Child day-care representatives said at a state Insurance Department hearing Monday that more than half of California's nearly 20,000 home day-care centers are uninsured and urged the department to set up a joint underwriting authority that would involve all of the state's insurance companies in providing liability insurance to the centers.
But company officials who also testified at the Los Angeles hearing said such a major step would not be effective.
They contended that insurance prices for home and commercial day-care facilities have recently stabilized after large increases and that most premiums are running about $50 to $60 per child per year, only about 2% to 3% of the average day-care facility's annual per-child charges.
A joint underwriting authority--under which the state would sell the insurance and parcel out the policies among all companies, according to their share of the overall insurance business in the state--could not offer the insurance for any less, or motivate uninsured day-care centers to buy insurance, said Kevin Flynn of the California Casualty Group of companies.
Flynn, a member of the governor's task force to study the day-care coverage problem, said he has concluded that "there is not a serious problem of affordability" in California.
Earlier, however, Sharon Kalemkiarian, head of a San Diego-based group known as Insurance for Child Care, had testified that seven of every 10 home day-care operators that her group surveyed said they could not afford insurance.
Many of the day-care centers in homes serve six children or less and operate on a very thin margin, she said. Some have found that insurance runs $90 a child, not $50, and in one case the premium offered was $170 per child. Many of the centers do not have cash on hand to meet the companies' demands for payment when the policy is issued, she said.
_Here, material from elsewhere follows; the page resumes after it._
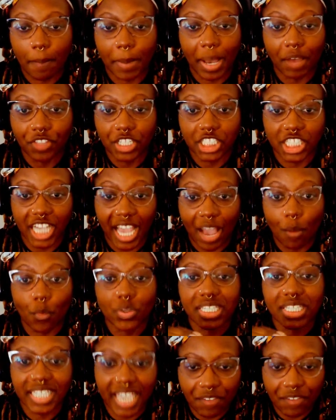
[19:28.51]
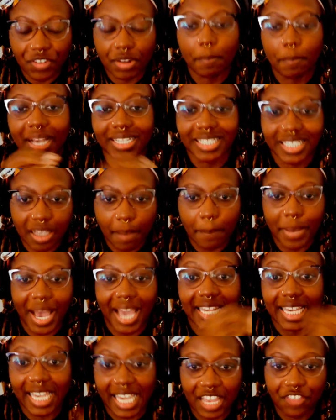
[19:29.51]
about the chat was given by
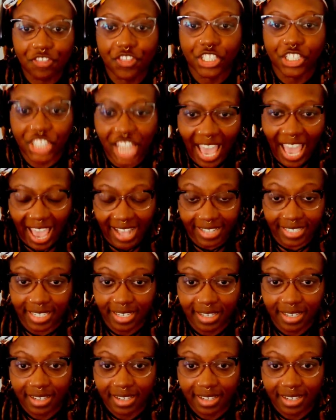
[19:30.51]
somebody in the chat.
Others testified that some centers have trouble securing insurance at any price, particularly if they serve emotionally disturbed children.
There was testimony from both sides, meanwhile, that large numbers of day-care operators have not participated in a marketing assistance plan known as Cal Care that was formed last year by 21 companies with the encouragement of the Insurance Department.
The aim was to make sure that insurance would be more available to the day-care centers at a time when many were complaining they could not secure it at any price.
Cal Care sent out 16,000 brochures to the centers, but received only 788 applications for insurance and finally sold only about 200 policies, according to the plan's chairman, William Metzgar of Aetna.
Even that disappointingly small interest has waned, Metzgar said, with applications recently slowing to "a trickle."